The US submarine blockade became a weapon of indiscriminate warfare. The blockade left Japan starved of food, as well as raw materials for war industries. Significantly, Japan’s oil tankers were sunk in droves, without new replacements. Without oil reserves at their home bases, Japan’s few carriers and its surface and submarine fleets stayed more dispersed and closer to the source of fuel in Borneo and Indonesia. Pilots could not be trained at home adequately for lack of fuel. Most important, the Imperial Japanese Navy could not concentrate naval and air power for a counter-offensive under threat of Allied air power. In the last ship-to-ship fleet action of the war in October 1945, three Japanese fleets started from different directions. Neither fleet supported the other due to the timing and spacing involved. The US Seventh and Third Fleets sunk or turned back the Japanese attacks. Japan’s fleet at that point ceased to be a major factor in the war.

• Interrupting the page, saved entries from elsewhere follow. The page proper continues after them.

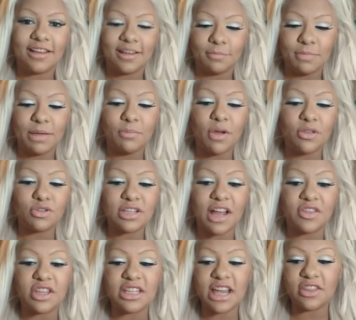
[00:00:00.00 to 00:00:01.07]
Big brother's
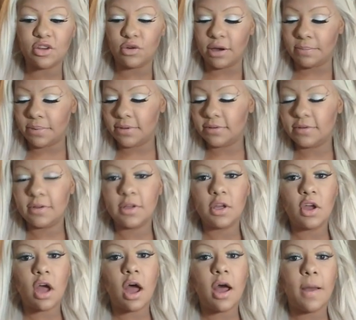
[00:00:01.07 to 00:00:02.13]
got the death grip.
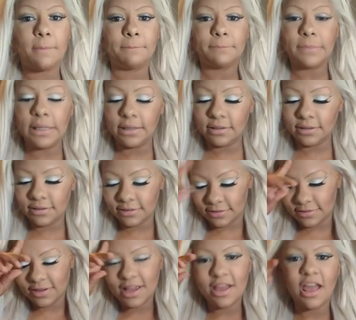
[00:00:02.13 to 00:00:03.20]

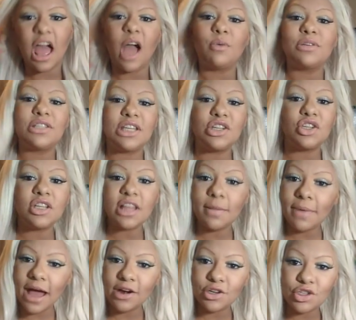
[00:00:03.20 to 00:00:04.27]
I was teaching them
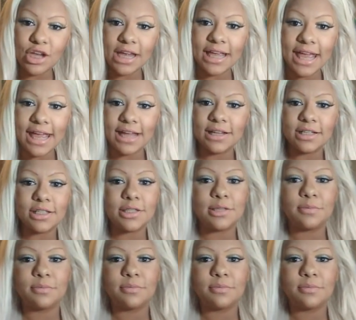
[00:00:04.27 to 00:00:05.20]
how to shake hands.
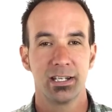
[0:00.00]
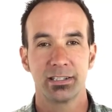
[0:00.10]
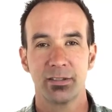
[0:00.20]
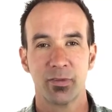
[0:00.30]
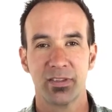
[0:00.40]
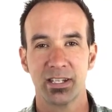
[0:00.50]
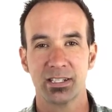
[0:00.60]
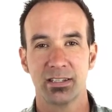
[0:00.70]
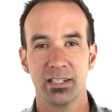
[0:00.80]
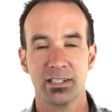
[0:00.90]
different things
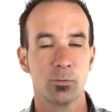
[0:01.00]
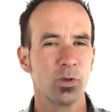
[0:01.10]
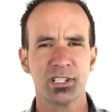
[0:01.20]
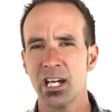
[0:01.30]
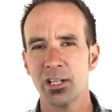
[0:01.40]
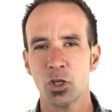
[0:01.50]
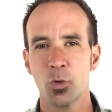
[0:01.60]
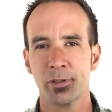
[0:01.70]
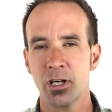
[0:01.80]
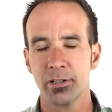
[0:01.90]
like this, and what's kind of
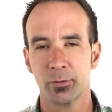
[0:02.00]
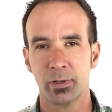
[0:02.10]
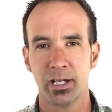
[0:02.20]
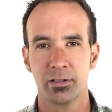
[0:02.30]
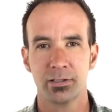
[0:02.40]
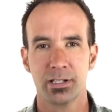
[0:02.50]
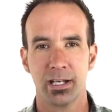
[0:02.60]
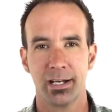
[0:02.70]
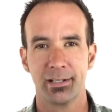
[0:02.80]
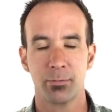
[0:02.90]
going on around
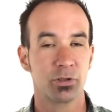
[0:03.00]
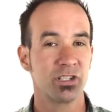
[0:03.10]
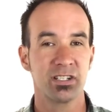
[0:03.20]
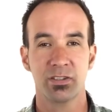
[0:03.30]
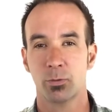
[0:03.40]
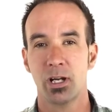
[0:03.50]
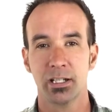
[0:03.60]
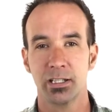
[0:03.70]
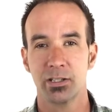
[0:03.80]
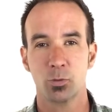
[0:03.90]
the Bernese of the
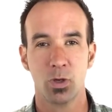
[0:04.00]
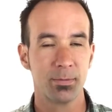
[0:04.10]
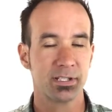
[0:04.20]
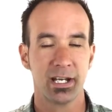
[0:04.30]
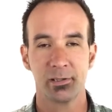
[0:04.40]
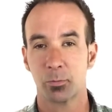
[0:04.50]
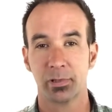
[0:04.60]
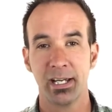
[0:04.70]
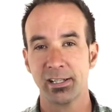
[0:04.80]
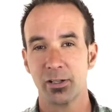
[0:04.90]
Rockies website and
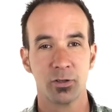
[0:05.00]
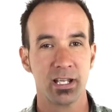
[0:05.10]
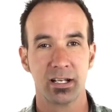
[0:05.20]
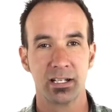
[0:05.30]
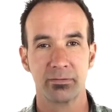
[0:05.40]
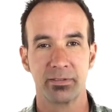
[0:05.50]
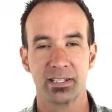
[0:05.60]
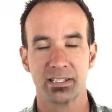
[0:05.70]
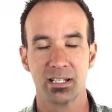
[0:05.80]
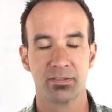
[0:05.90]
brand and all that kind of
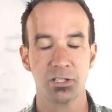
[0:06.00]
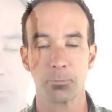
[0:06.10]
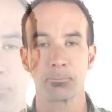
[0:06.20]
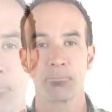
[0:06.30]
fun stuff. So,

Other of the “hard and destructive” lessons of fighting the Japanese imposed moral questions. The US resorted to firebombing and nuclear combat instead of direct assault of Japan’s home islands themselves, or allowing the naval/air blockade to force Japan’s suit of peace. No one is competent or worthy to judge these decisions, for they belong to dead: Those who decided the fates and those who were killed–on both sides. All things combined to bring the military defeat of Japan and their unconditional surrender on September 2, 1945 (unconditional minus the emperor remaining the spiritual figurehead of their nation). And on a similar level of death and destruction through military means, the fate of Nazi-governed Germany was decided with similar consequences and results that previous May, without the atom bomb. Japan and Germany suffered millions of dead soldiers and civilians and millions more wounded. Furthermore, their defeat left their nations economically devastated. And a new age of world civilization followed the Allied victory.